Polish institutions that lent artifacts to the exhibit demanded them
back, under pressure from their government. The most prominent is a
bell recovered from the wreck of the Wilhelm Gustloff, a German liner
that sank in the Baltic Sea in January 1945 after being torpedoed by
a Soviet submarine.
At least 9,000 people, most of them German refugees, were killed
in what ranks as the deadliest maritime disaster in history. Gunter
Grass, the Nobel laureate, memorialized the tragedy in his 2003 novel
"Crabwalk." The bell, which has not been returned, had sat in a Polish
seafood restaurant until it was lent to the exhibit.
A Warsaw museum asked for and obtained the return of a book taken
from a Polish family by a German soldier, and an identification card
issued to a child by the Polish authorities.
"It frightens me that in a modern European Union country, independent
cultural institutions can be intimidated in this way by their
government," Wilfried Rogasch, the curator of the exhibit, said.

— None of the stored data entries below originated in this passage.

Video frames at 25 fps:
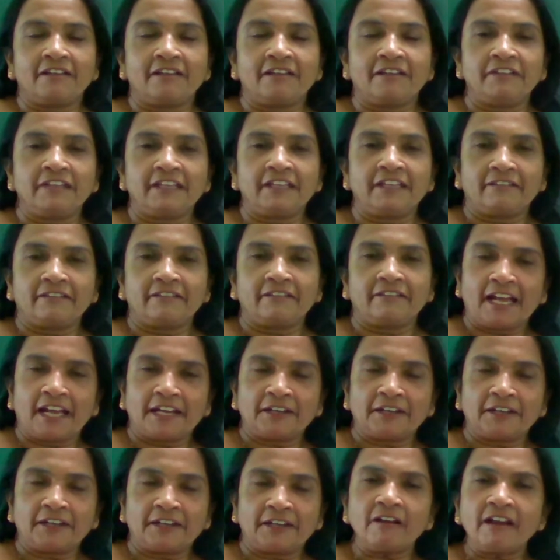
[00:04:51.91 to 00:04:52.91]
We
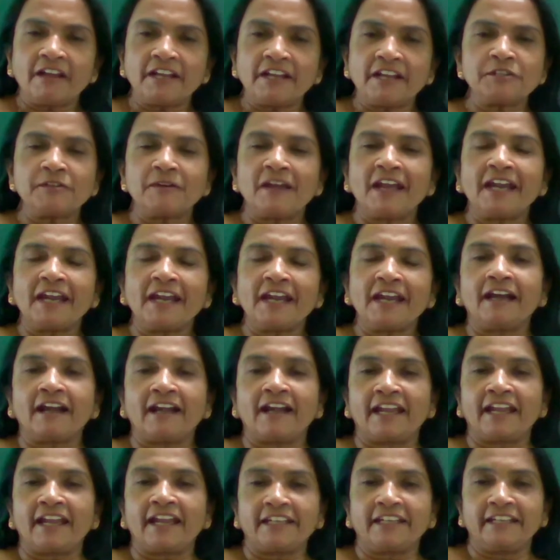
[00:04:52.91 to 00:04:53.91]
are not going to add the
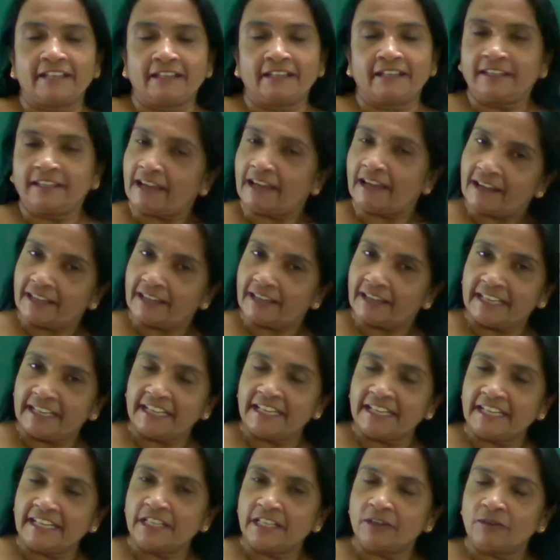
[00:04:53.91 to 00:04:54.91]
id,
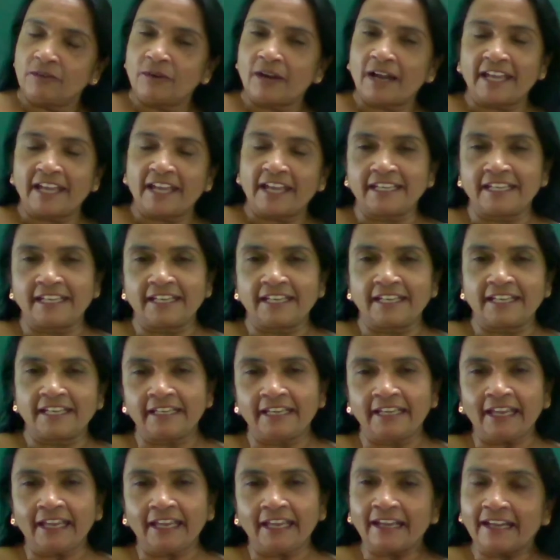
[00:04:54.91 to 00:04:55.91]
ed or
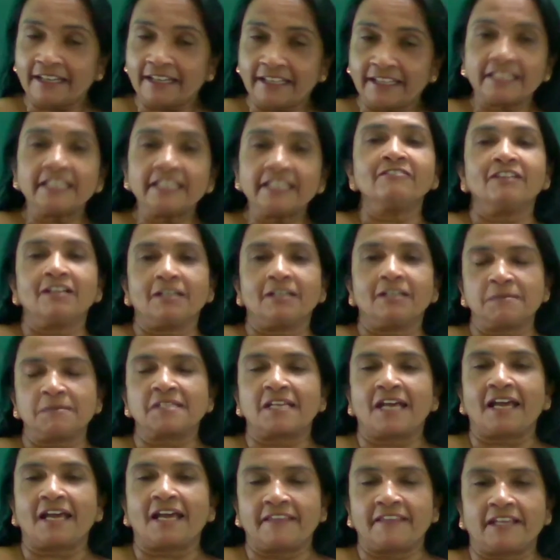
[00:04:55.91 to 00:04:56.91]
ied. Another verbs
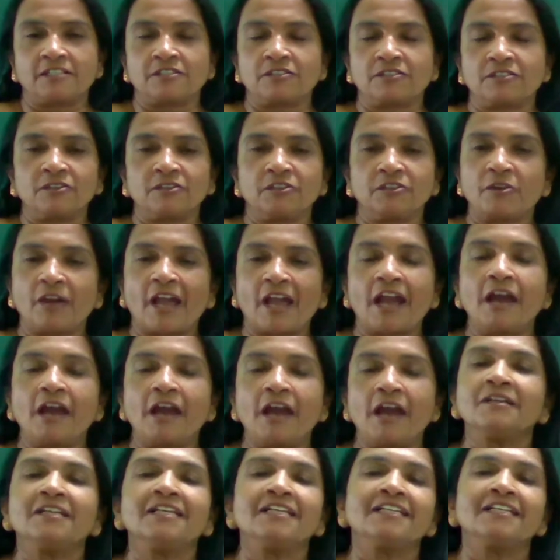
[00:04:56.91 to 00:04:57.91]
are there. So you
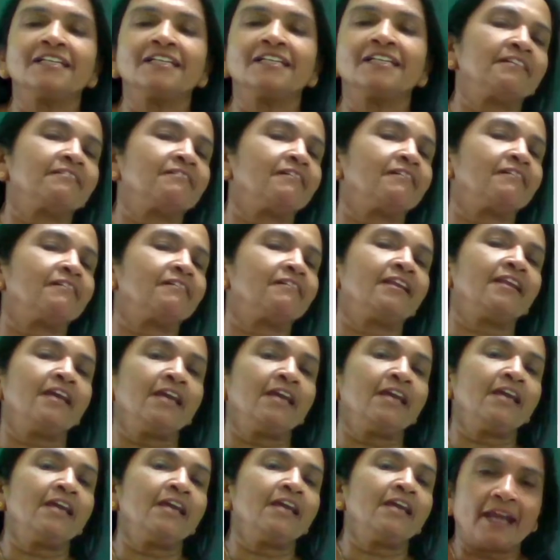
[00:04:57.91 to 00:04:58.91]
have to learn that one
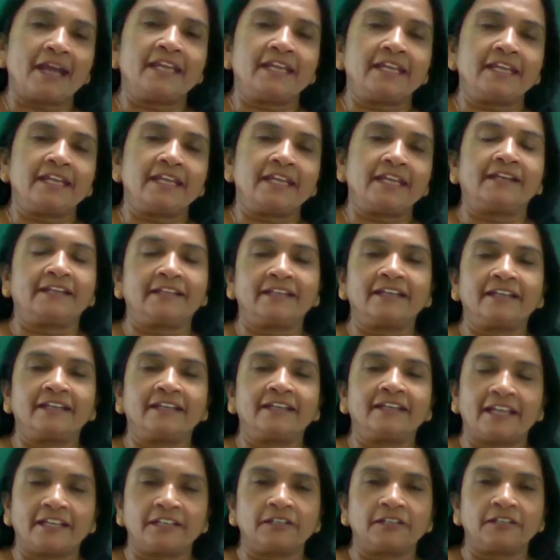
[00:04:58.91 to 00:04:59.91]
by heart.
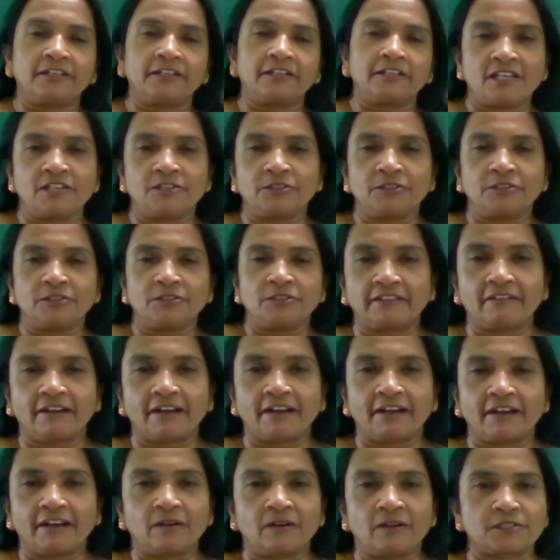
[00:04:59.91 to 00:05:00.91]
Again, I told you that
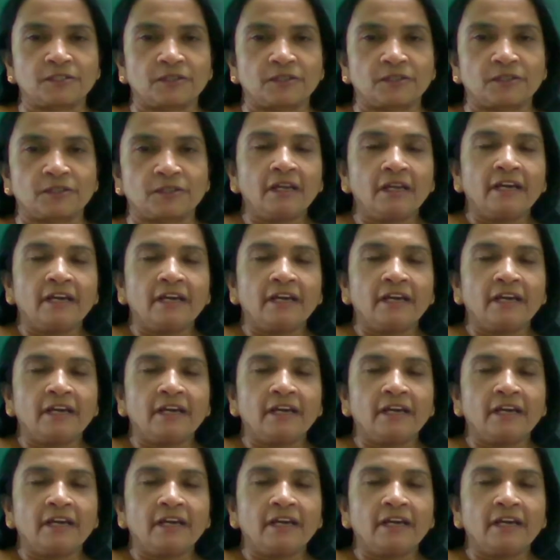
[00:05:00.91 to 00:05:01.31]
one also.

Mr. Rogasch and his colleagues said that after some initial resistance,
they had received good cooperation from Polish institutions while
they were researching the exhibit. They said they took suggestions
from the Poles on how to bolster the Polish section of the exhibit.

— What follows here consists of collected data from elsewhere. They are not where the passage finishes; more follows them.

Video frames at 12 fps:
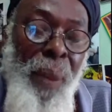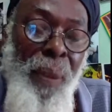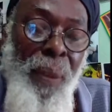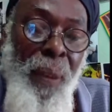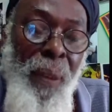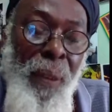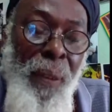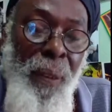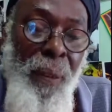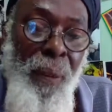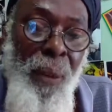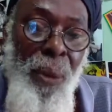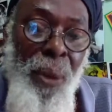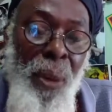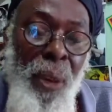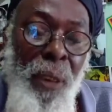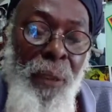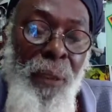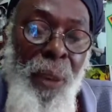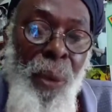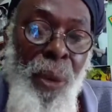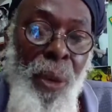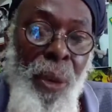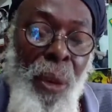business, and where you live and
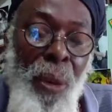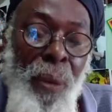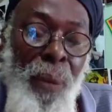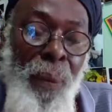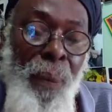where you do.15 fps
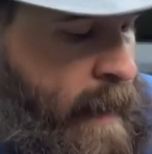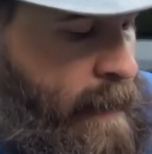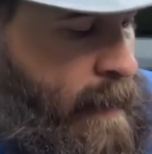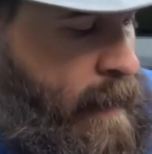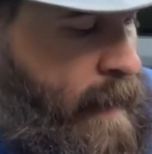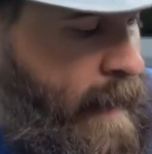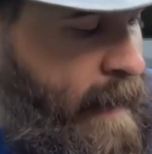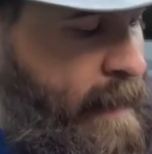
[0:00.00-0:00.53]
Now
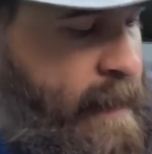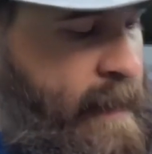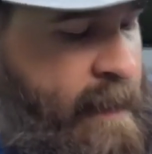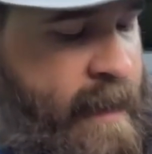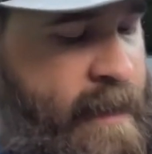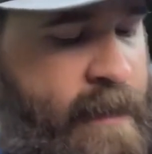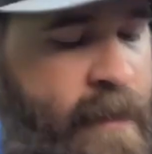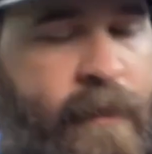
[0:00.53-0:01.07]
the line that I'm
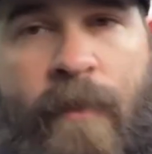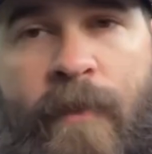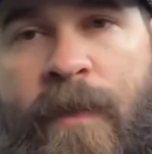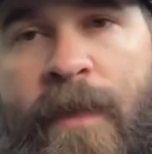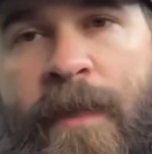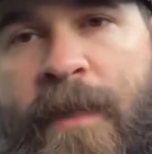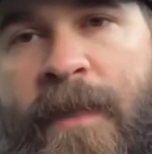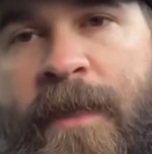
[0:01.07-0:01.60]
actually
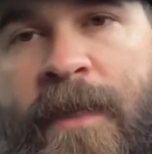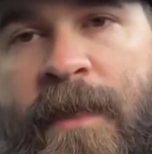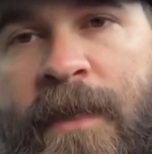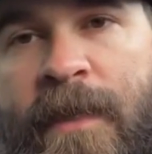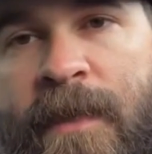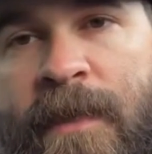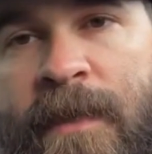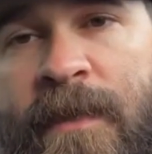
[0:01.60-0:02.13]
throwing
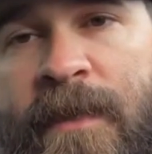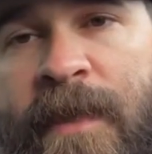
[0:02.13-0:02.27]
isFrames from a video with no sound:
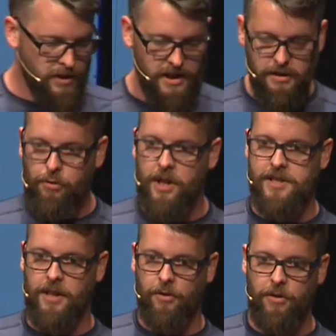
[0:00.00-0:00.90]
is Luca
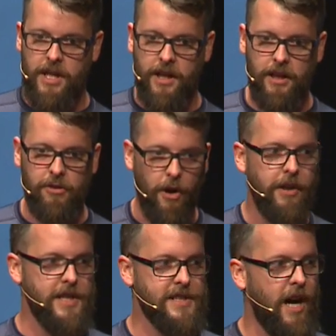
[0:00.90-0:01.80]
Sartoni. He taught
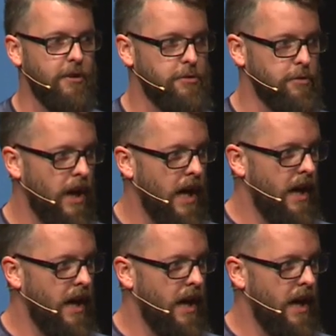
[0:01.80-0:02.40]
us how to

"We've reached out to Poland with both hands," said Erika Steinbach,
the leader of the Federation of Expellees, a group that lobbies for
Germans forced out of Eastern European territories and that sponsored
the exhibit. "That's why I don't understand the Polish reaction."
The involvement of Ms. Steinbach, however, is a major part of the
problem. Her ultimate goal is to establish a permanent research
center in Berlin devoted to victims of expulsion. Many Poles fiercely
oppose the idea because they fear it would further muddy the issue
of responsibility.
The German government has said it is open to Ms. Steinbach's
proposal. She has a seat in Parliament and belongs to Chancellor
Angela Merkel's Christian Democrats. Mrs. Merkel has brushed aside
Polish criticism of the exhibit, saying, "Germany is aware of its
historical responsibility."
Domestic politics play at least as big a role in Poland's sulfurous
reaction. The Kaczynski brothers, analysts say, are exploiting
antipathy toward Germany to shore up their still shaky government.
When the German paper Die Tageszeitung published a column lampooning
the twins as "young Polish potatoes," Jaroslaw Kaczynski demanded
that Berlin crack down on it. Lech Kaczynski then skipped a summit
meeting with Mrs. Merkel and the president of France, Jacques Chirac.
With local elections this fall, "it will be relatively easy for them to
play this anti-German card," Mr. Ostrowski, the editor from Polityka,
said. "They will say they were not personally offended, but that the
Polish people were offended."
Amid the chill, there were a few signs of a thaw. Poland sent the
speaker of its Parliament to meet his German counterpart this week.
Polish leaders also resisted a tempting target: the recent disclosure
by Mr. Grass that as a young man he had joined the military branch
of the SS.
"They have been silent about this," said Adam Krzeminski, a columnist
for Polityka. "That already means something."